Social Enterprise Strategy to Create Employment Opportunities for Disadvantaged
16 February 2017 at 3:24 pm
The Victorian government has released what it describes as Australia’s first-ever strategy for social enterprises to strengthen the sector and create more employment opportunities for disadvantaged Victorians.
Minister for Industry and Employment Wade Noonan launched the Social Enterprise Strategy on Thursday.
Noonan said Victoria was now home to Australia’s largest collection of social enterprises, with more than 5,000 operating statewide, employing more than 75,000 Victorians.
“They’re addressing the biggest social and economic challenges in our community by offering products, skills and training, and creating new jobs for disadvantaged Victorians,” Noonan said.
The Social Enterprise Strategy identified key areas for action including increasing the impact and innovation of social enterprise, building business capacity and skills, and improving market access.
Noonan said the government would spend $5 million to implement eight key initiatives including:
- establishing a new Social Enterprise Network across Victoria to better connect the sector
- building an online market to connect buyers with social enterprises
- training opportunities and support for more than 100 social enterprises to expand their business.
He said a new social procurement framework would also be developed to allow government contracts to purchase goods and services from social enterprises.
“The government has consulted with more than 160 social enterprises and stakeholders to ensure the strategy reflects the needs of the sector,” Noonan said.
“This is a landmark strategy that supports initiatives to grow jobs, boost market access and support the growth of social enterprises.
“Almost 50 per cent of social enterprises have emerged in the last three to five years which goes to show that the model is a success. What governments can do is be an enabler to support that growth.
“Never before have we had a strategy where we actually look at social enterprises and look at their potential from a whole of government point of view and look at the opportunity to grow jobs and obviously drive an economic and social inclusion approach to our investments.”
He said the strategy was a recognition that the government wanted to understand the social enterprise sector better.
“We want to do some research, we want to give recognition to social enterprise and we also want to grow and build the capacity of social enterprises,” he said.
“Many of them are small and medium sized businesses and they will benefit from a government providing support to help build their capacity. So if you look at the basic things like tendering for work and contracts, this is an area that the government can assist.”
He said the last area covered in the strategy was access to markets.
“How can we both in government work and non-government work assist social enterprises in terms of competing on an equal footing, not necessarily on price but on a people footing,” Noonan said.
“We are confident that with the sectors direction we will grow the social enterprise sector and that is something that will help change lives.”
National social enterprise development organisation Social Traders said the strategy was an exciting milestone for the future development and growth of social enterprise in Victoria and Australia.
Managing director David Brookes said the new strategy sees social enterprise being recognised as a legitimate and growing part of the Victorian economy.

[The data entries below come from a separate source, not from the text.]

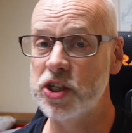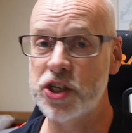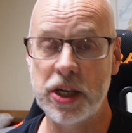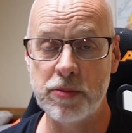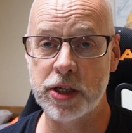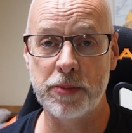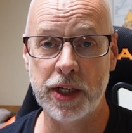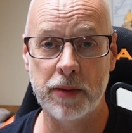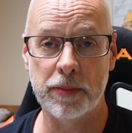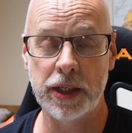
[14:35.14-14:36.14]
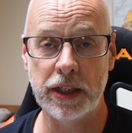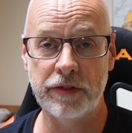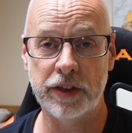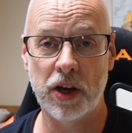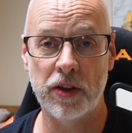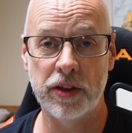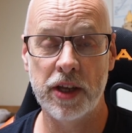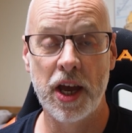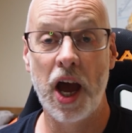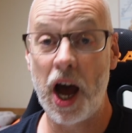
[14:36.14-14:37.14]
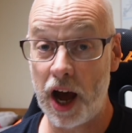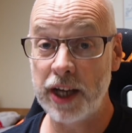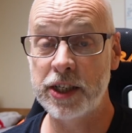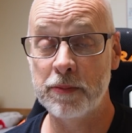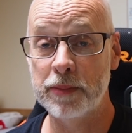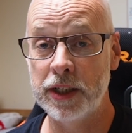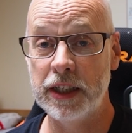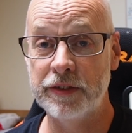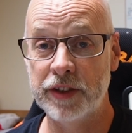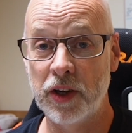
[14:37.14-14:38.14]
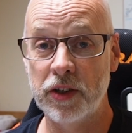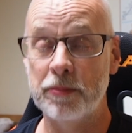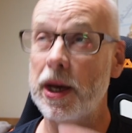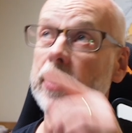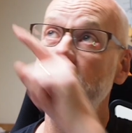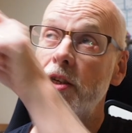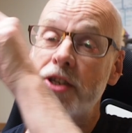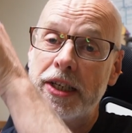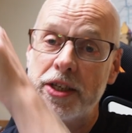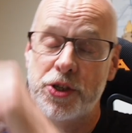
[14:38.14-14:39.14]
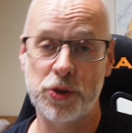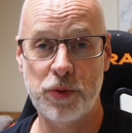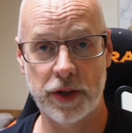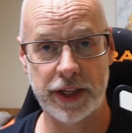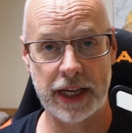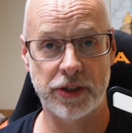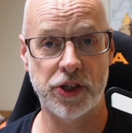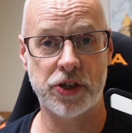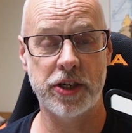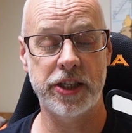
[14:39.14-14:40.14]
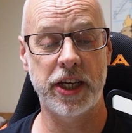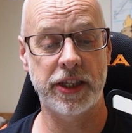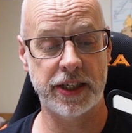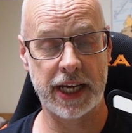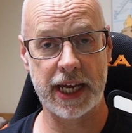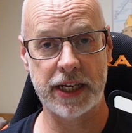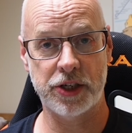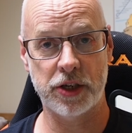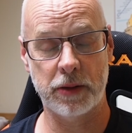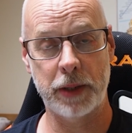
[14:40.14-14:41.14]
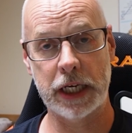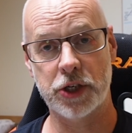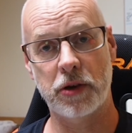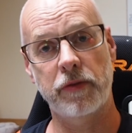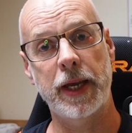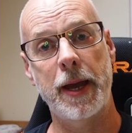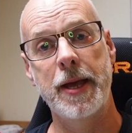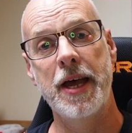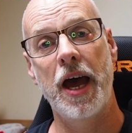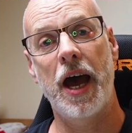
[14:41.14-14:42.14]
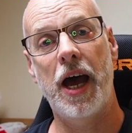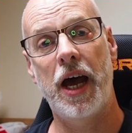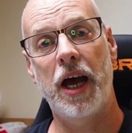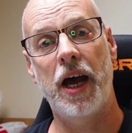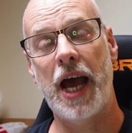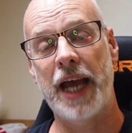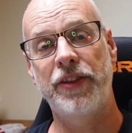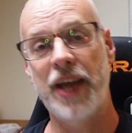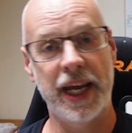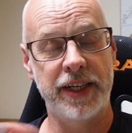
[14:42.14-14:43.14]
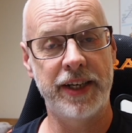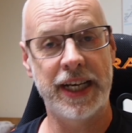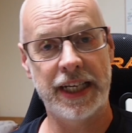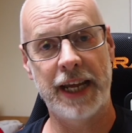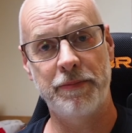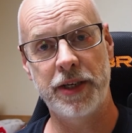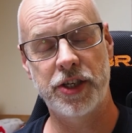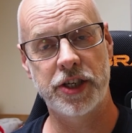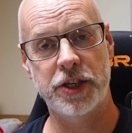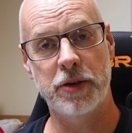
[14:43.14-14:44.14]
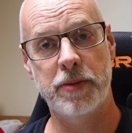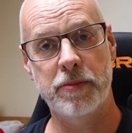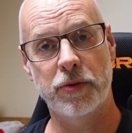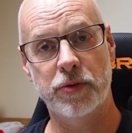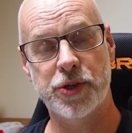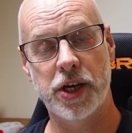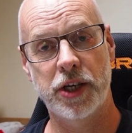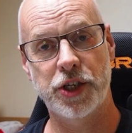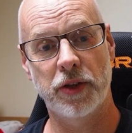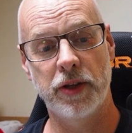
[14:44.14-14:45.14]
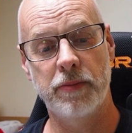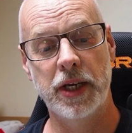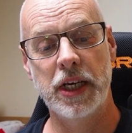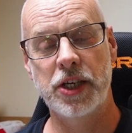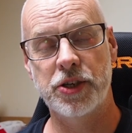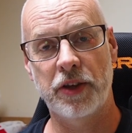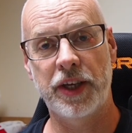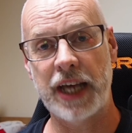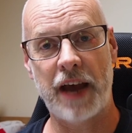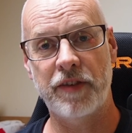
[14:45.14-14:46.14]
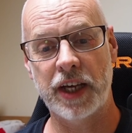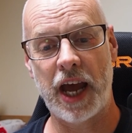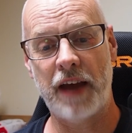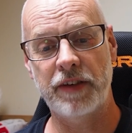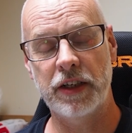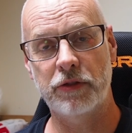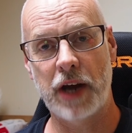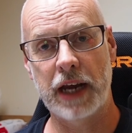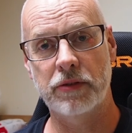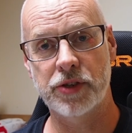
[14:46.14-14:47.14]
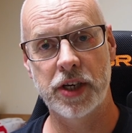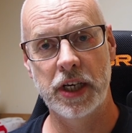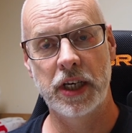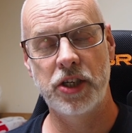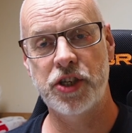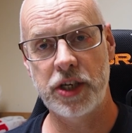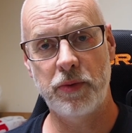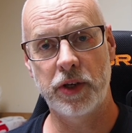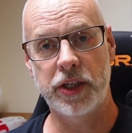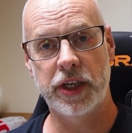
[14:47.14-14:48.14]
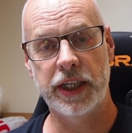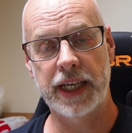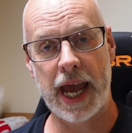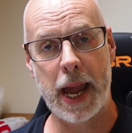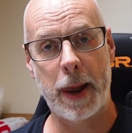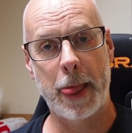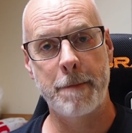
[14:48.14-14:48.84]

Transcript: seems to be completely forgotten. I'd completely forgotten about it until I saw one down the street the other day and took a picture of it, and then it led me to do a bit more research on them. So I think have a look round, see what you can get.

“The strategy provides the framework for stronger growth of social enterprise by removing a big policy vacuum, that will enable social enterprises to start-up and operate within a far more positive and conducive environment and it commits to the development of a social procurement framework that will open up more contracts for social enterprise to purchase goods and services from government,” Brookes said.
Pro Bono Australia was launched in 2000 as a social enterprise (for-purpose business) to provide news and resources for the social sector to help activate good intentions. In 2016 its social impact was valued at $6.5 million with a social return on investment of 11:1, according to an analysis by global professional services firm EY (formerly Ernst & Young).
The EY analysis found that Pro Bono Australia’s independent news service created the most value for the sector, estimated to be valued at $2.8 million followed by regular surveys at $2.5 million.